- TASK INSTRUCTIONS:
Please repeat the data below exactly, with the pictures removed.

- DATA FOR THE TASK:

────────

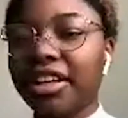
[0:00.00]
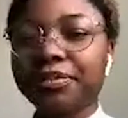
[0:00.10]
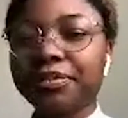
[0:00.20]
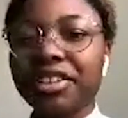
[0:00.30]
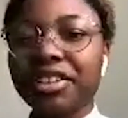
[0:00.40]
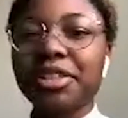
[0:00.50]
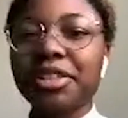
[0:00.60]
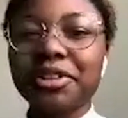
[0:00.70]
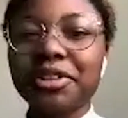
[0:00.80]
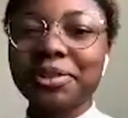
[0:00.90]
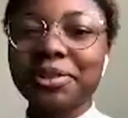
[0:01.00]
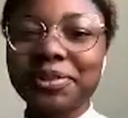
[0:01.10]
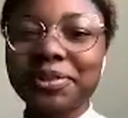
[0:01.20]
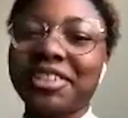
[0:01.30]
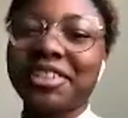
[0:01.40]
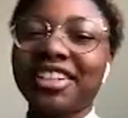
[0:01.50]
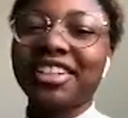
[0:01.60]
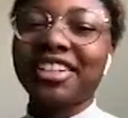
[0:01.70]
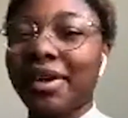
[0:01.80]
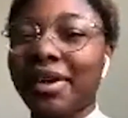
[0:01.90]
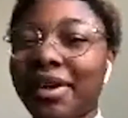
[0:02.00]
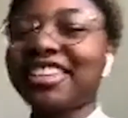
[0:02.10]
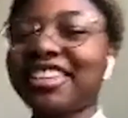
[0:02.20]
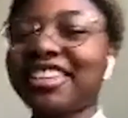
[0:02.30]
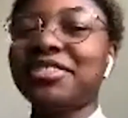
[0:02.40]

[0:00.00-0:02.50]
someone you're an empath and you take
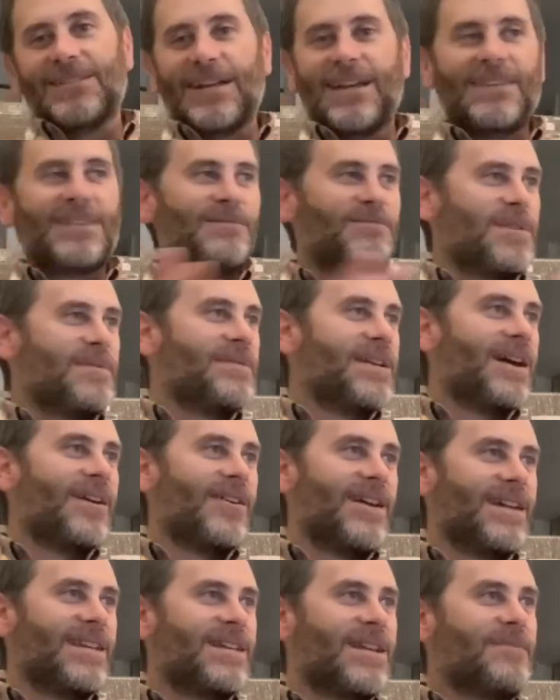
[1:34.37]
think maybe how
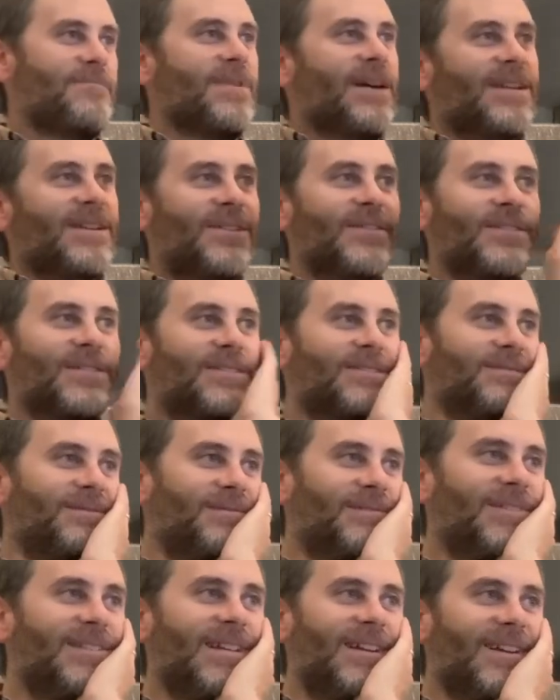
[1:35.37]
I ended up on here is
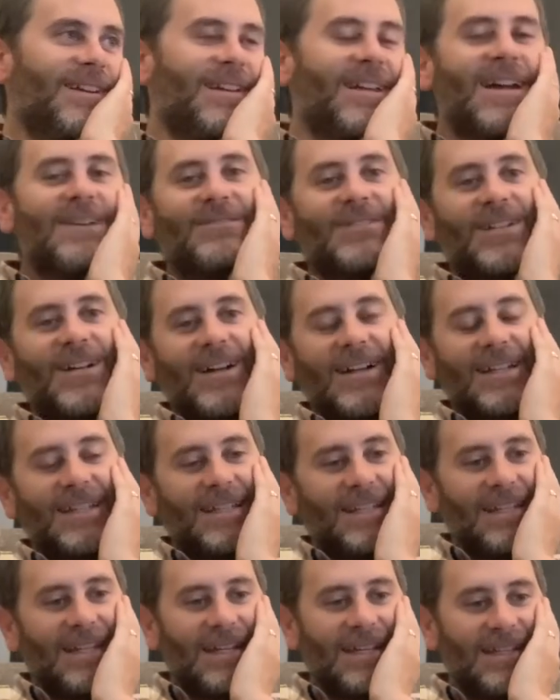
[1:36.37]
Gary and I were
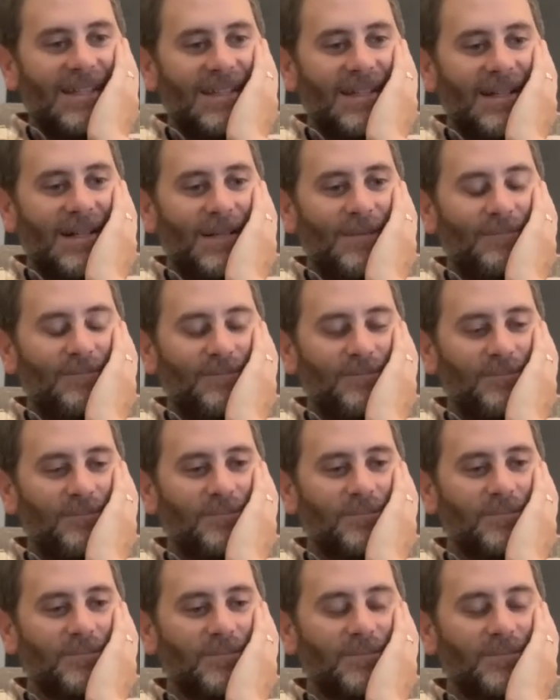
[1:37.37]
talking, and
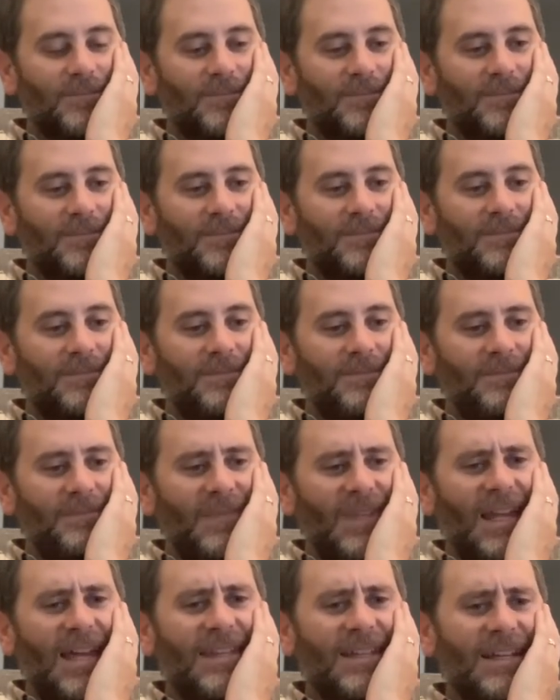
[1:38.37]

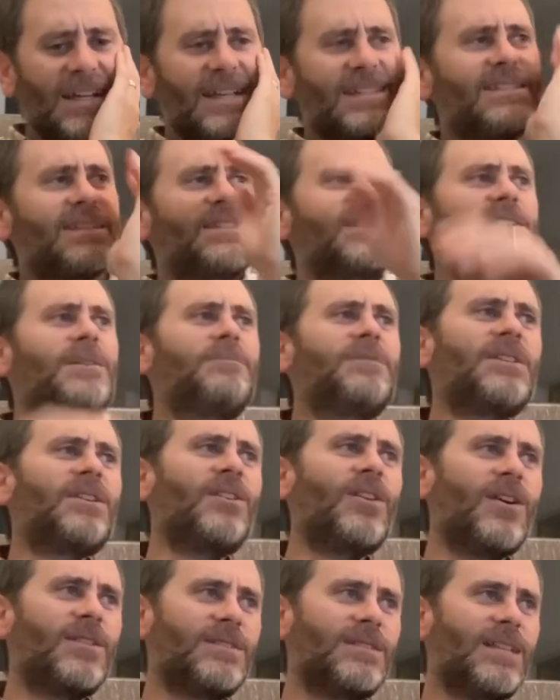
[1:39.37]
I think I had said something
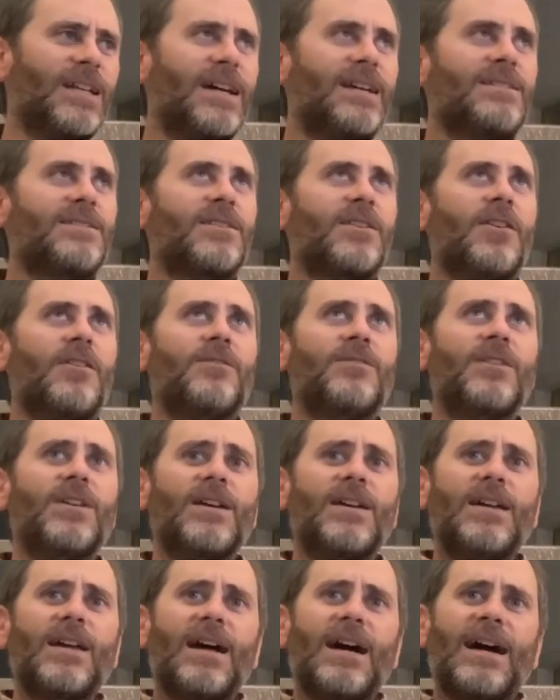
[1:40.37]
along the lines of,
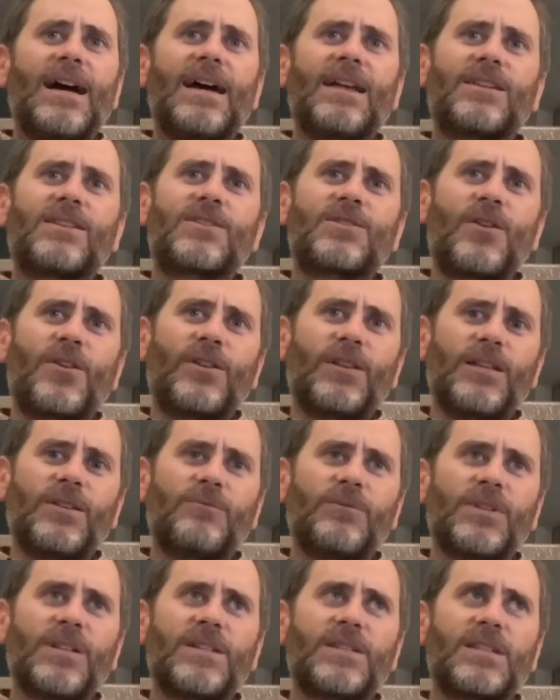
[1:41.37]
I had a
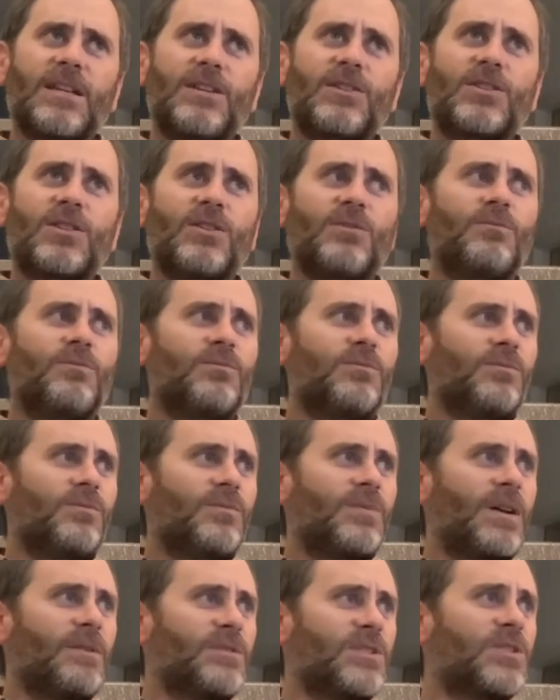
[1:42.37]
startling realization.
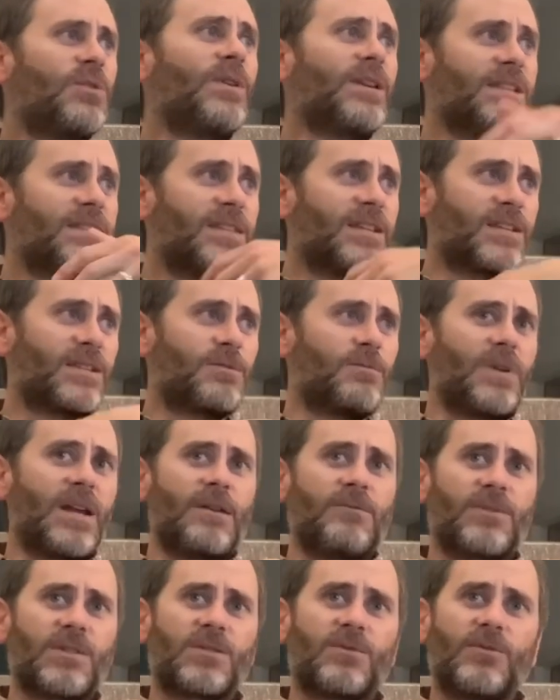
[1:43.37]
I was 26 when I
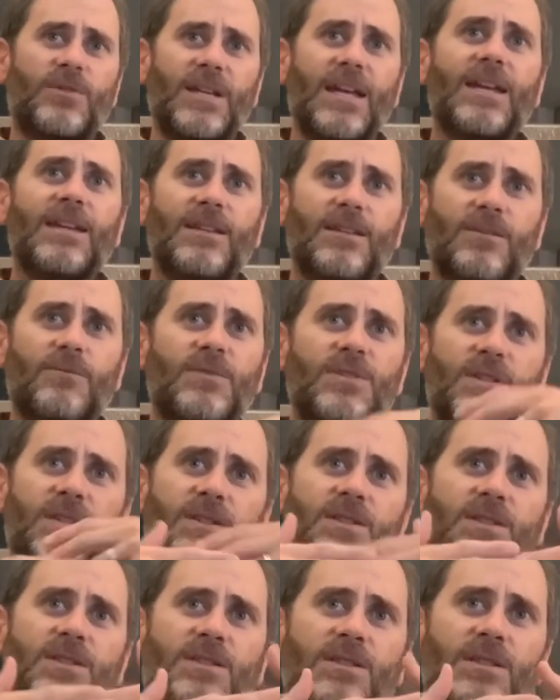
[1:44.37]
was ordained, which
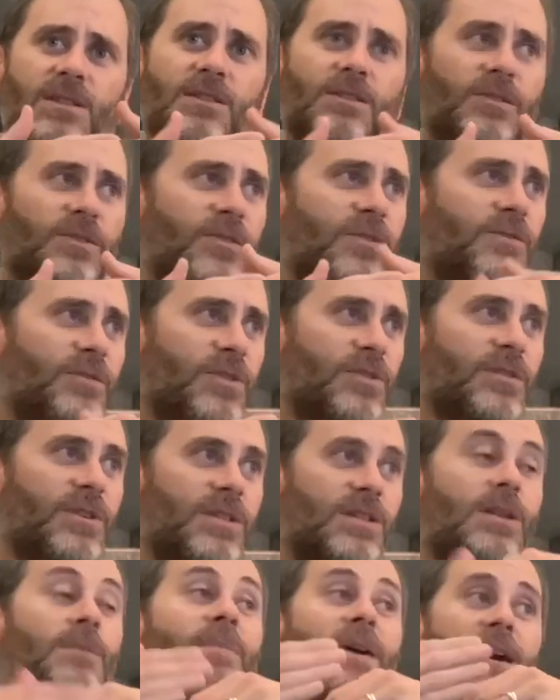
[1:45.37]
is in the Lutheran
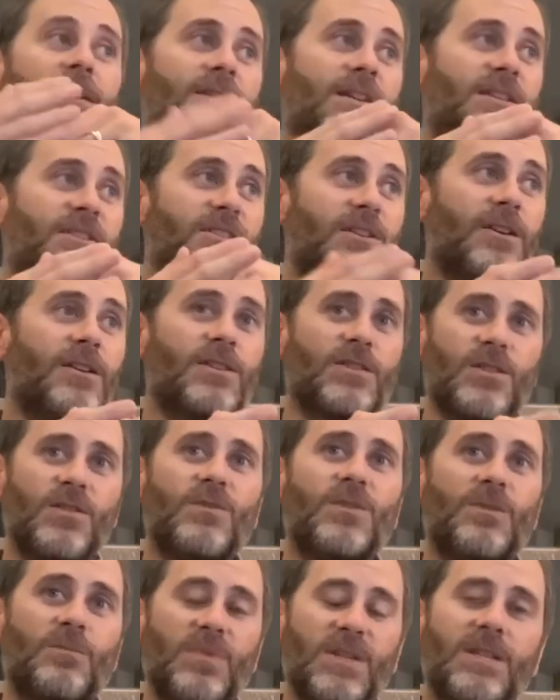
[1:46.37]
tradition about as young as you
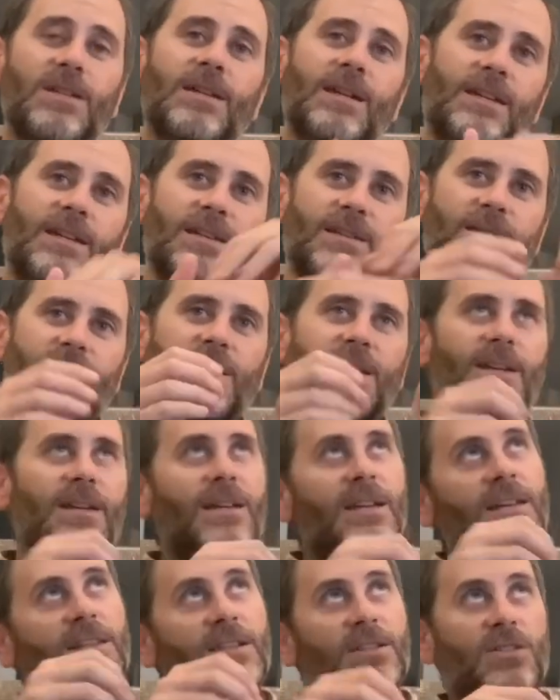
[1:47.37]
could be, I guess,
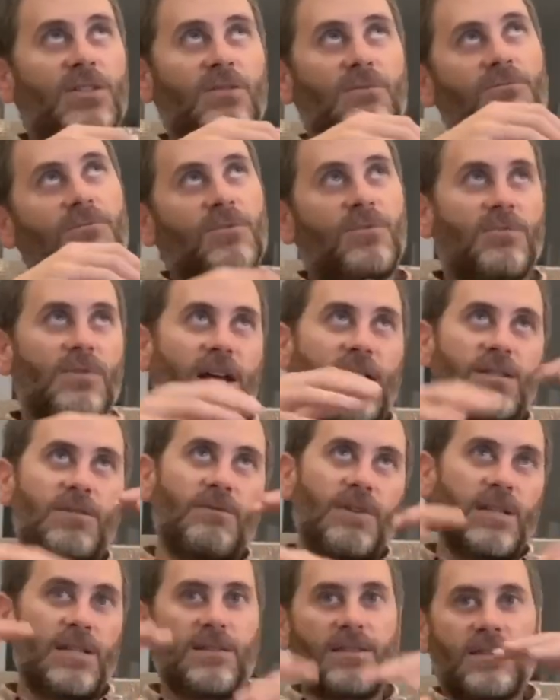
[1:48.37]
unless you
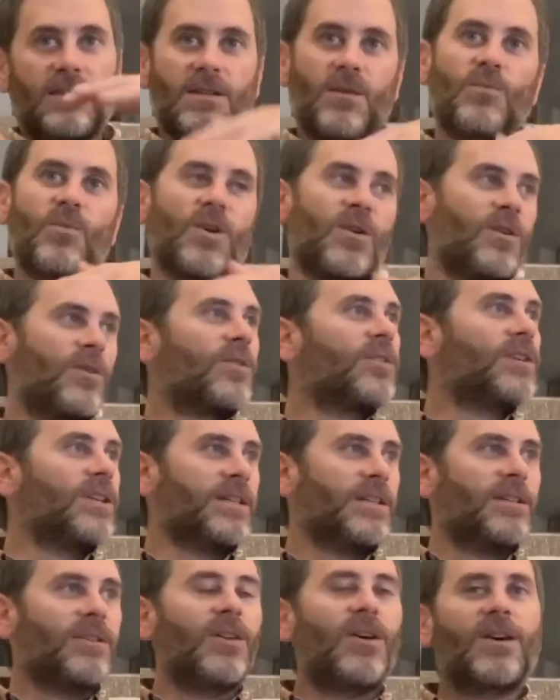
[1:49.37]
graduated somewhere
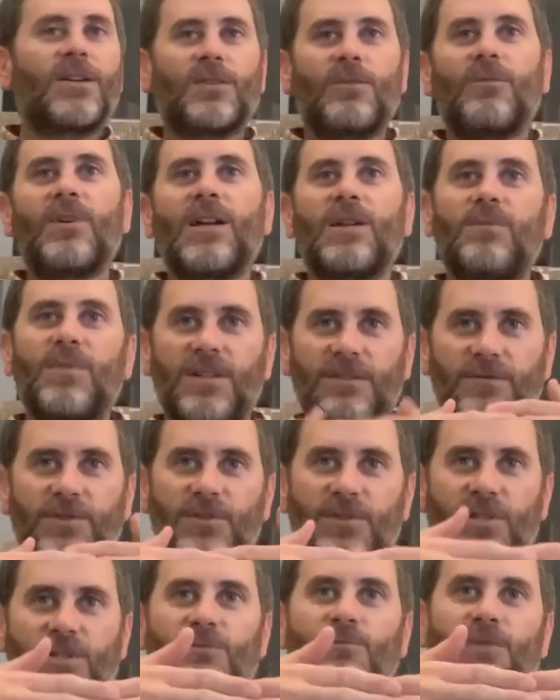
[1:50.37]
early along the way. But if you
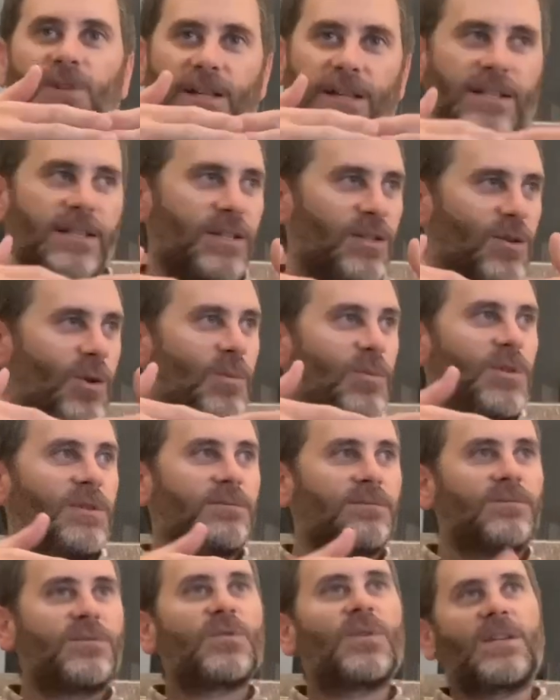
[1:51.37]
just were like a
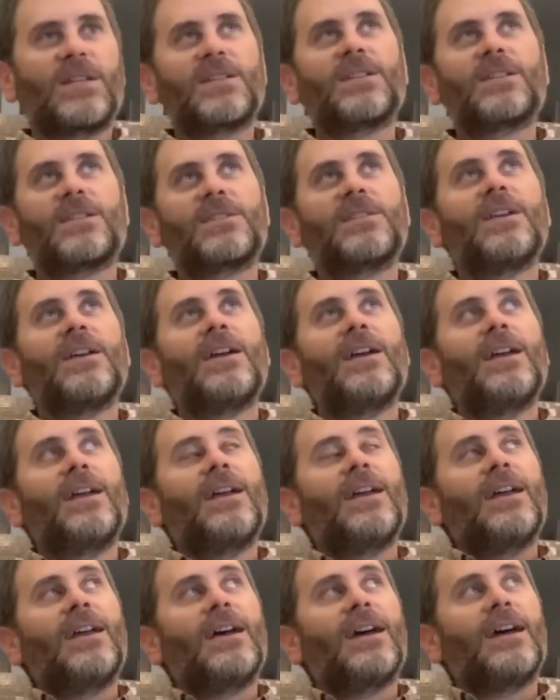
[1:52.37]
normal 26,
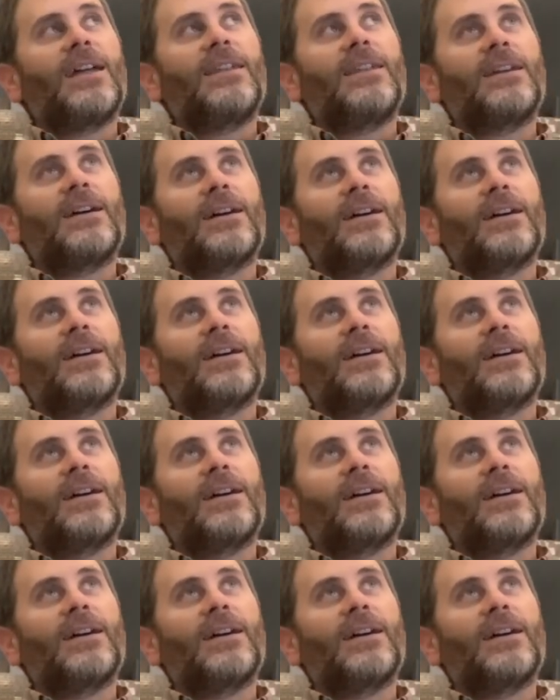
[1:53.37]
and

────────

- ANSWER FOR THE TASK:
[0:00.00]
[0:00.10]
[0:00.20]
[0:00.30]
[0:00.40]
[0:00.50]
[0:00.60]
[0:00.70]
[0:00.80]
[0:00.90]
[0:01.00]
[0:01.10]
[0:01.20]
[0:01.30]
[0:01.40]
[0:01.50]
[0:01.60]
[0:01.70]
[0:01.80]
[0:01.90]
[0:02.00]
[0:02.10]
[0:02.20]
[0:02.30]
[0:02.40]

[0:00.00-0:02.50]
someone you're an empath and you take
[1:34.37]
think maybe how
[1:35.37]
I ended up on here is
[1:36.37]
Gary and I were
[1:37.37]
talking, and
[1:38.37]

[1:39.37]
I think I had said something
[1:40.37]
along the lines of,
[1:41.37]
I had a
[1:42.37]
startling realization.
[1:43.37]
I was 26 when I
[1:44.37]
was ordained, which
[1:45.37]
is in the Lutheran
[1:46.37]
tradition about as young as you
[1:47.37]
could be, I guess,
[1:48.37]
unless you
[1:49.37]
graduated somewhere
[1:50.37]
early along the way. But if you
[1:51.37]
just were like a
[1:52.37]
normal 26,
[1:53.37]
and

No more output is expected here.